Extract every line between the one with "[0:52.31-0:53.31]" and the end of the entries, both included, word for word and free of pictures.

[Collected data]
******************************
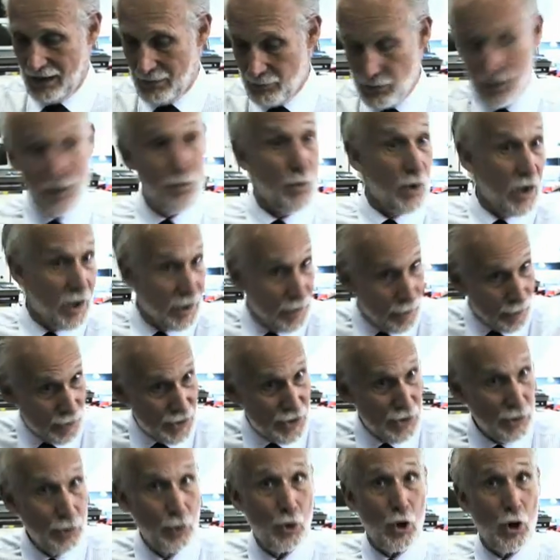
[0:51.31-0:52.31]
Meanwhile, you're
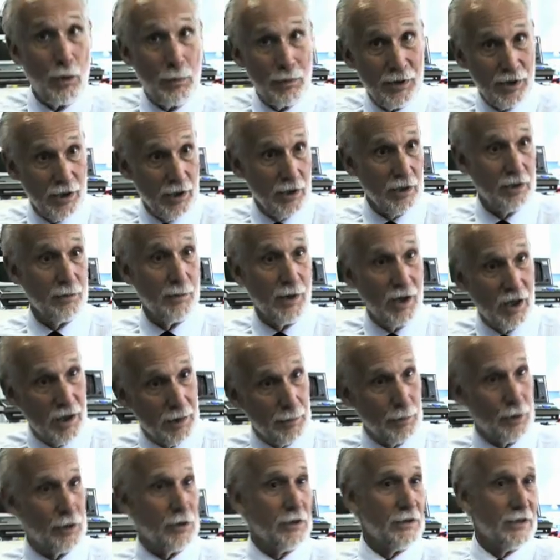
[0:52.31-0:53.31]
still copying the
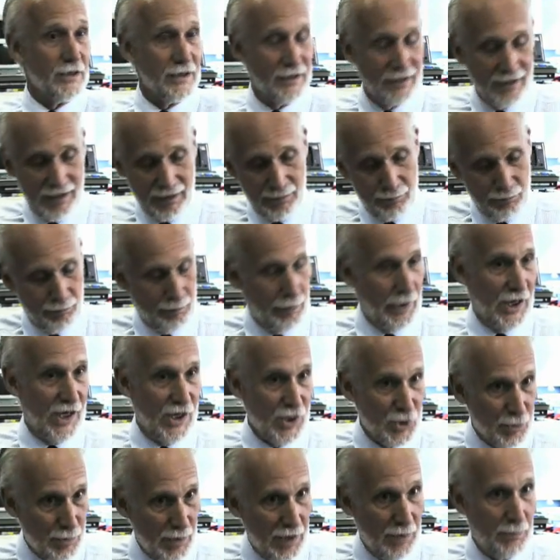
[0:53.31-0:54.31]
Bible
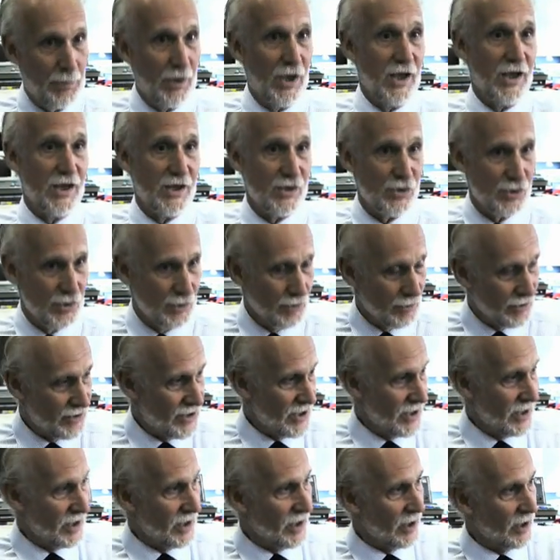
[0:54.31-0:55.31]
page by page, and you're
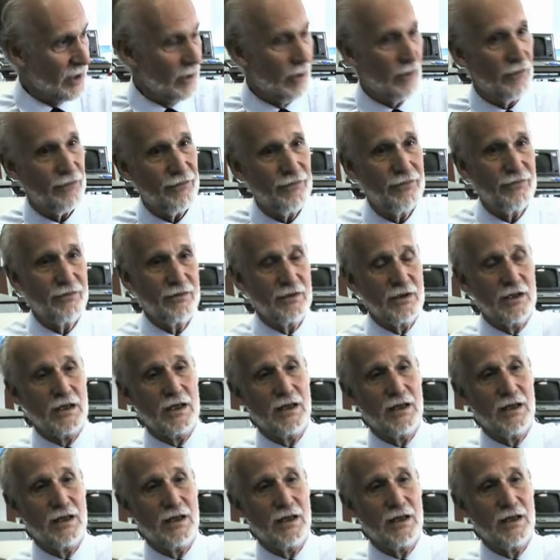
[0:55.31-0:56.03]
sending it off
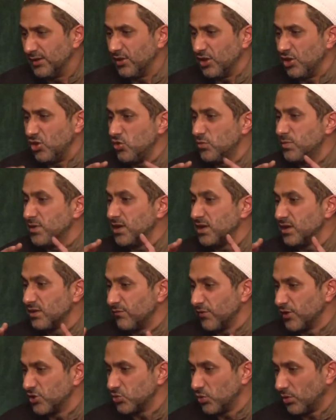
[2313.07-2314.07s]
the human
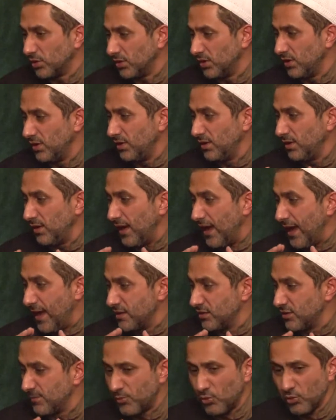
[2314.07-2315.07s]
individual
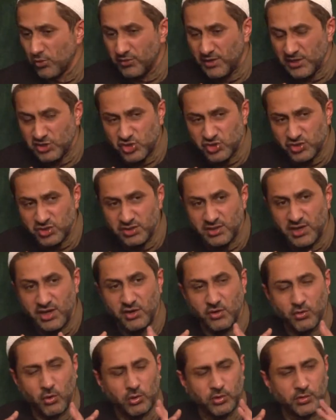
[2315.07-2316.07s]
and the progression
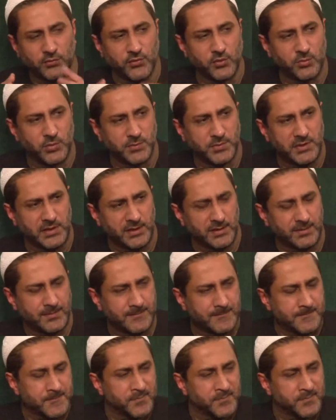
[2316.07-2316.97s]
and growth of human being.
******************************
**RESULT OF THIS EXERCISE:**
[0:52.31-0:53.31]
still copying the
[0:53.31-0:54.31]
Bible
[0:54.31-0:55.31]
page by page, and you're
[0:55.31-0:56.03]
sending it off
[2313.07-2314.07s]
the human
[2314.07-2315.07s]
individual
[2315.07-2316.07s]
and the progression
[2316.07-2316.97s]
and growth of human being.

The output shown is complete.